▸ **EXERCISE REQUIREMENTS**
Every entry that follows is to be set down exactly, with its pictures omitted.

[PROVIDED INFORMATION — start]

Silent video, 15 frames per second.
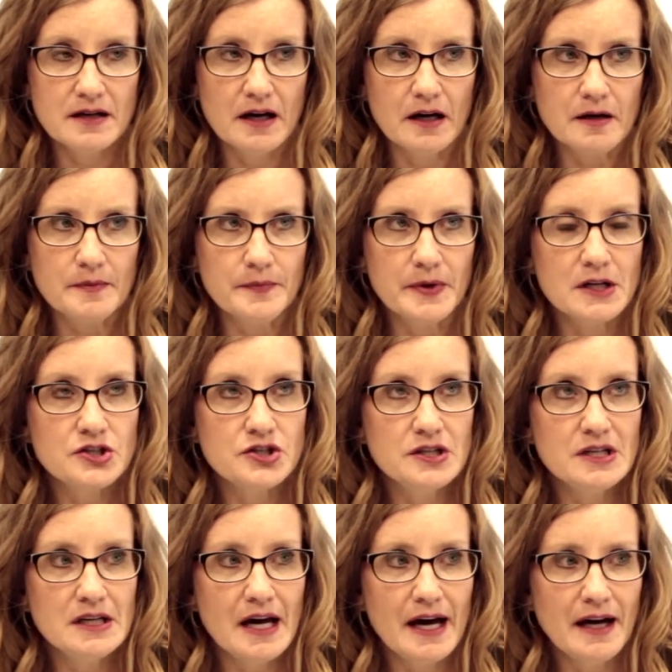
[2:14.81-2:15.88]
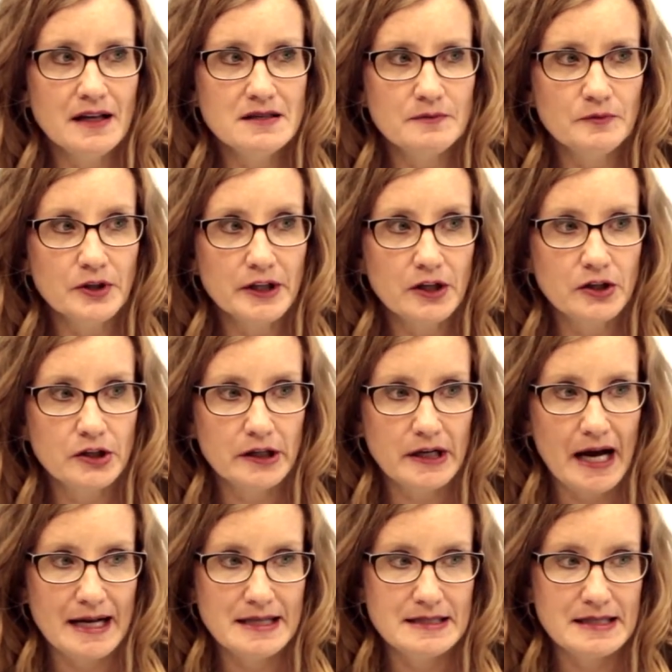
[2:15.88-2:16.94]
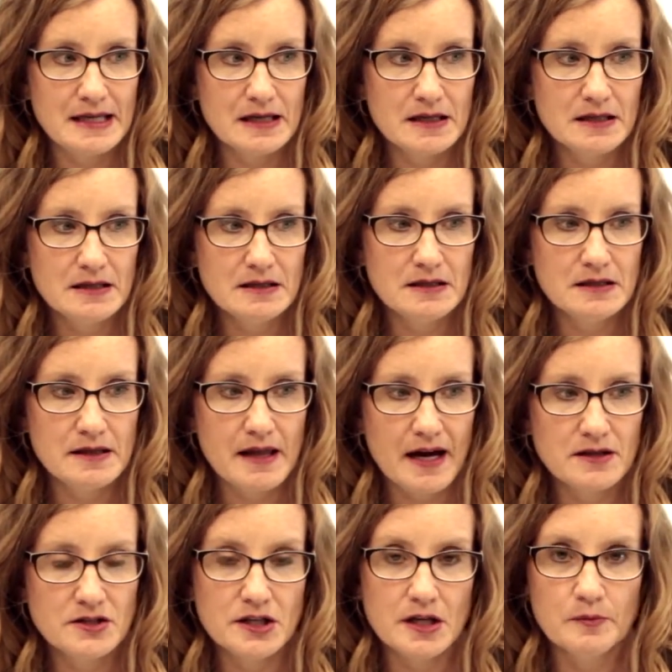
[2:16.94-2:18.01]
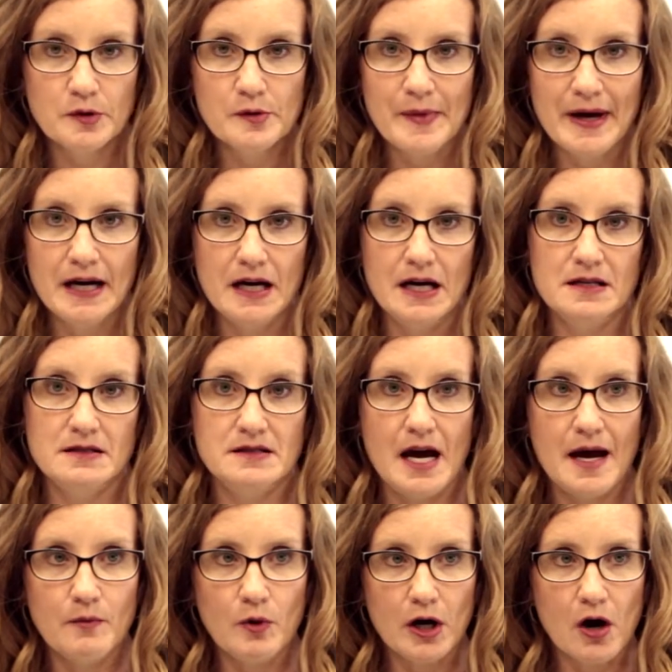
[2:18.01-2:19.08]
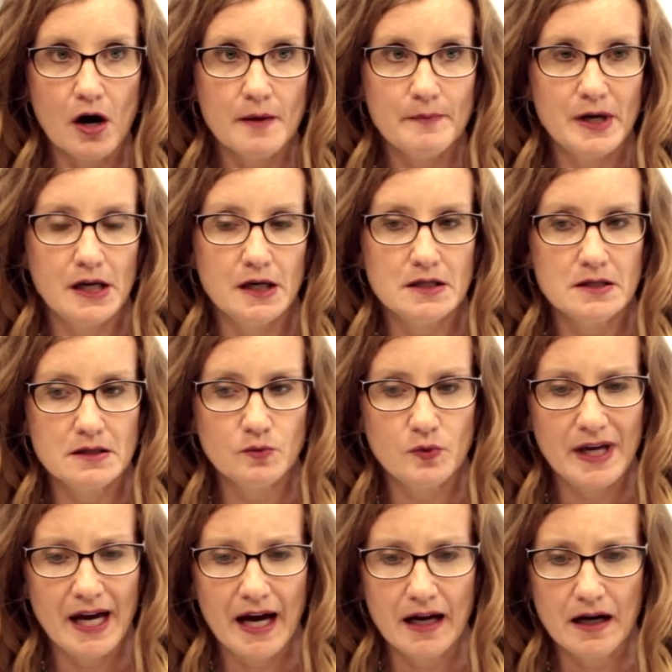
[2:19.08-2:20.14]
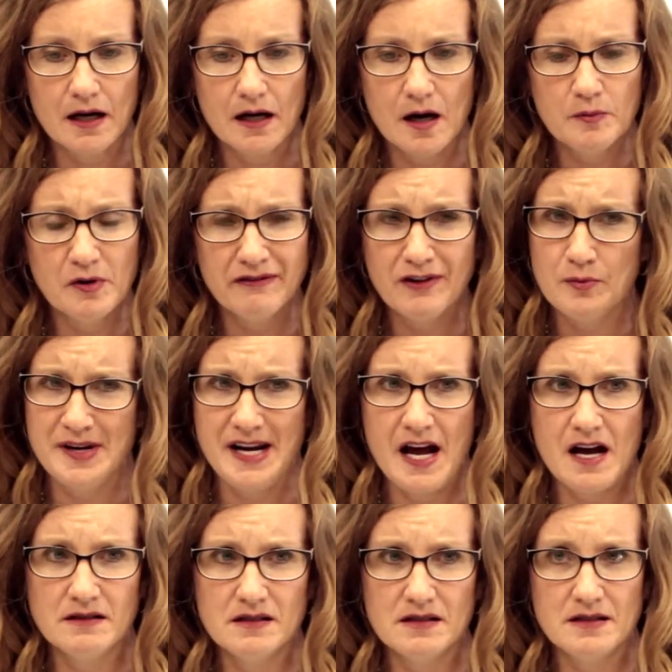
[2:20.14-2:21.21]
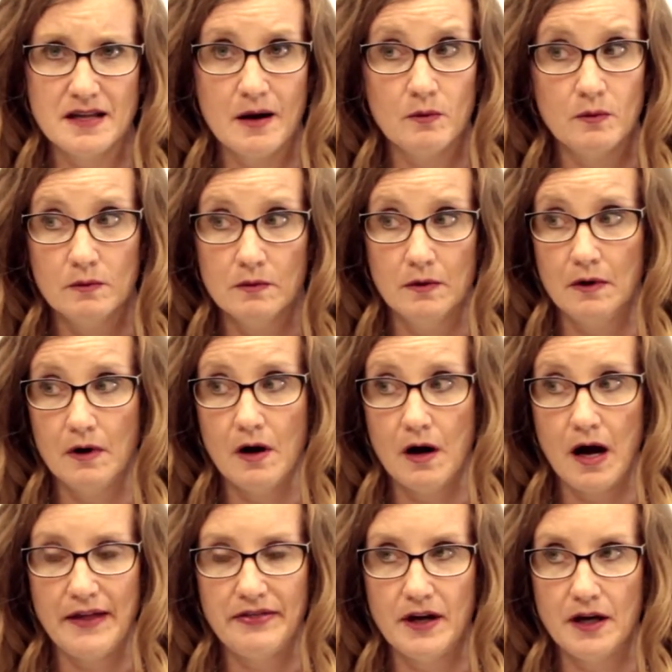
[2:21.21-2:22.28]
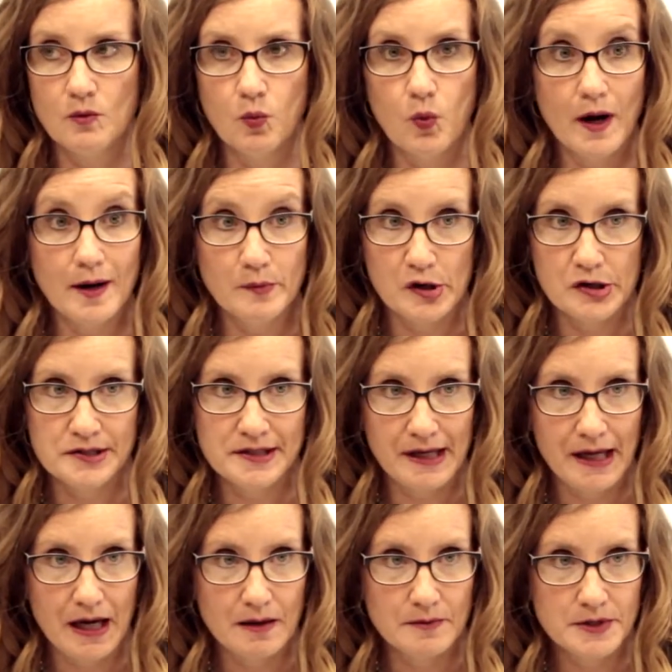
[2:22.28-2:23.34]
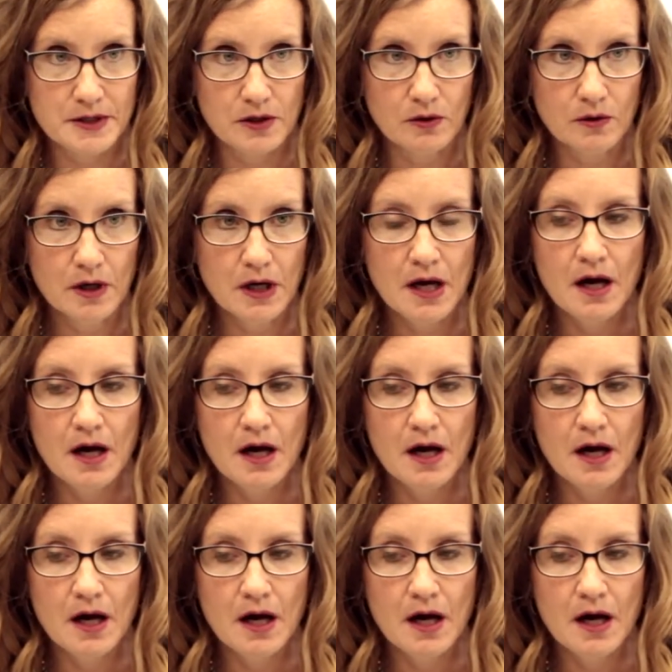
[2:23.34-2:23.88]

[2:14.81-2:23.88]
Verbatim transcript: Um, she had some really good ideas that she implemented as time went on because we had a couple of open houses that uh, I think one person came to.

[PROVIDED INFORMATION — finish]

▸ **SOLUTION TO THIS TASK**
Silent video, 15 frames per second.
[2:14.81-2:15.88]
[2:15.88-2:16.94]
[2:16.94-2:18.01]
[2:18.01-2:19.08]
[2:19.08-2:20.14]
[2:20.14-2:21.21]
[2:21.21-2:22.28]
[2:22.28-2:23.34]
[2:23.34-2:23.88]

[2:14.81-2:23.88]
Verbatim transcript: Um, she had some really good ideas that she implemented as time went on because we had a couple of open houses that uh, I think one person came to.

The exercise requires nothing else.